We may see an increase in the number of chain collapse or borrowers abandoning purchases as they lose their lower mortgage rate and do not want or cannot proceed with the higher rate.

Increase in declines – are lenders getting stricter or are borrowers getting more desperate?

Recently, we have noticed an abnormal amount of credit score declines from lenders, and we wonder whether this is a result of lender or borrower activity, or alternatively, a mixture of the two. 

In light of rising interest rates and soaring inflation, it could be the case that the increase in declines is due to lenders being stricter with credit scores and ensuring borrowers can repay their loans. Alternatively, we wonder if there is also a correlation between the rush to secure mortgages quickly and borrowers attempting to hide certain factors which may slow down their application. 

Borrowers need to be careful in tough times as something as small as getting a CCJ by refusing to pay a £60 parking fine, or missing payments on utility bills after moving out of a property can affect the lenders at a borrowers disposal and affect their interest rates if these were recent and they have little other credit presence.

Why does the mortgage market need to concentrate more on vulnerable clients? 

With affordability declining while the cost-of-living rises, and mortgage rates increase too, there is going to be a larger number of vulnerable clients, whether this be a borrower on an interest-only mortgage who is going to see their mortgage payments go up significantly, or perhaps rising interest rates has had an impact on people’s affordability or job security. 

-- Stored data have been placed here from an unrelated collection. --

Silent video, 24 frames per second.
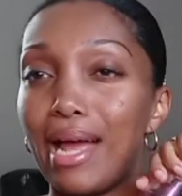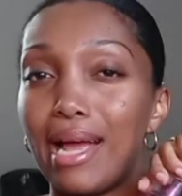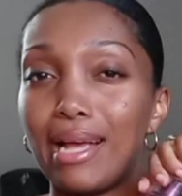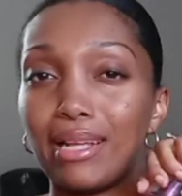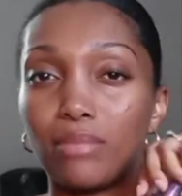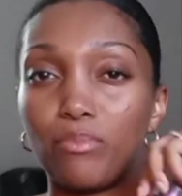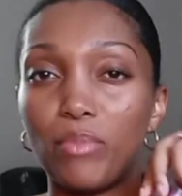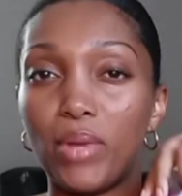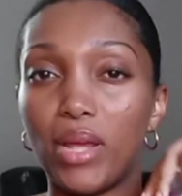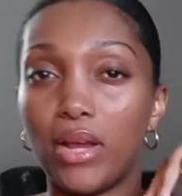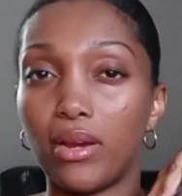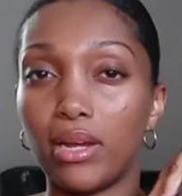
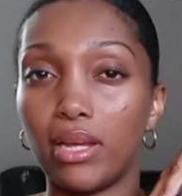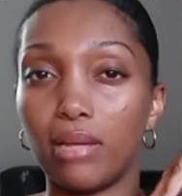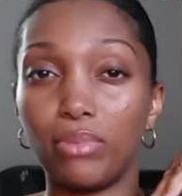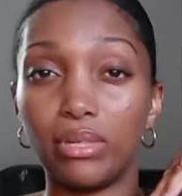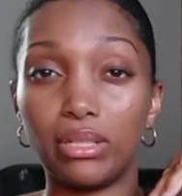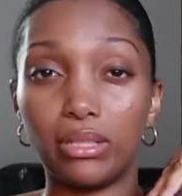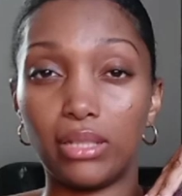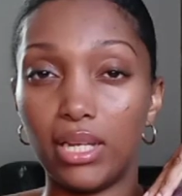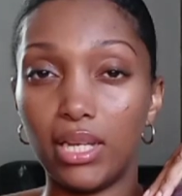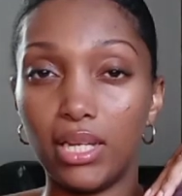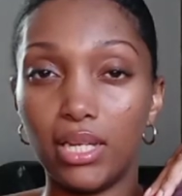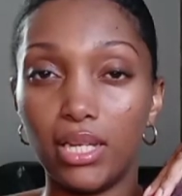raspberry
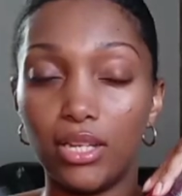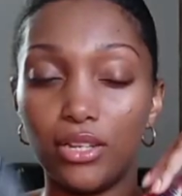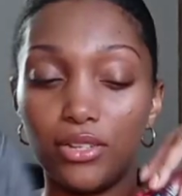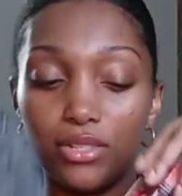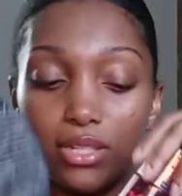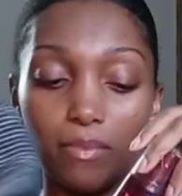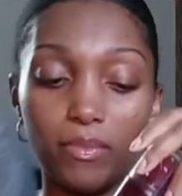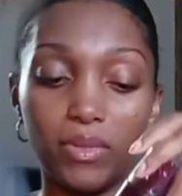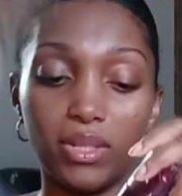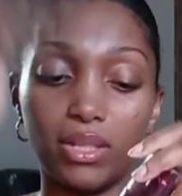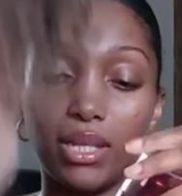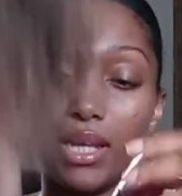Bellini or
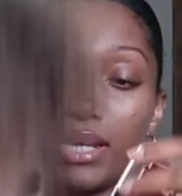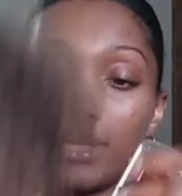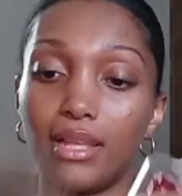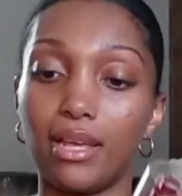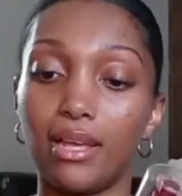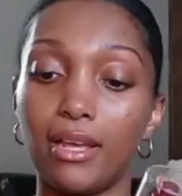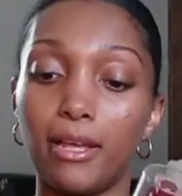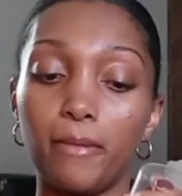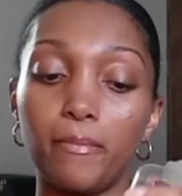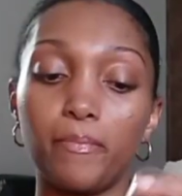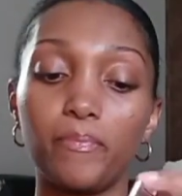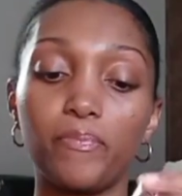something like
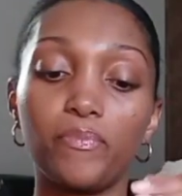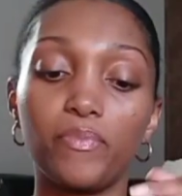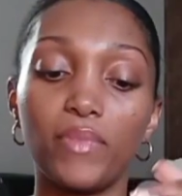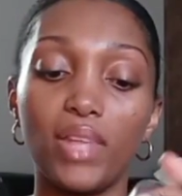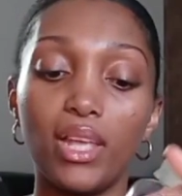that.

Mortgage brokers need to be more attentive than ever with regards to vulnerability of clients and helping clients identify and secure the best mortgage deal for their specific circumstances. This could include extending the mortgage term to make sure the mortgage is affordable or being forced to take some debt on interest only to make things affordable, albeit these option would likely increase the total interest payable over the mortgage term.   

The mortgage market following the mini-budget

We would like to reassure everyone that the recent activity in the mortgage market is not a mortgage crisis. There is nothing structurally wrong with the mortgage market, instead the recent activity from lenders is in response to a fall in the value of sterling and the volatility in the swap rate market. Mortgage rates follow swap rates to price their products and hedge interest rate risk. Lenders have been withdrawing and pausing fixed rate products because it is incredibly hard to price these products at the moment due to swap rate market volatility.

  • What’s happening with current mortgage offers?

There’s no need to panic about the current situation with regards to cases which have had an offer accepted as long as the mortgage application is in place. There has been a lot in the press about lenders pulling offers, however this is not the case for normal residential transactions, which will be the vast majority.

  • Are rates secure if you have applied for the mortgage?

Yes, the rate is secure. There have been very few examples of lenders pulling rates for clients post application. The only examples of this are in unregulated commercial and BTL lending situations.

  • Will lenders pull rates if the mortgage offer is in place?

Provided there have been no changes to a borrower’s circumstances and the offer is within its validity period, the residential offer should be secure.  We have seen offers being pulled from a small number of buy to let lenders.

  • What happens if I want to purchase property now?

There are still mortgage products available in the market right now. A lot of lenders are repricing and pausing products while they do so. That said, it is making it trickier to find a mortgage now and a mortgage broker can help source available products. Lenders are still willing to lend, however the cost of borrowing has increased, and rates are likely to be higher.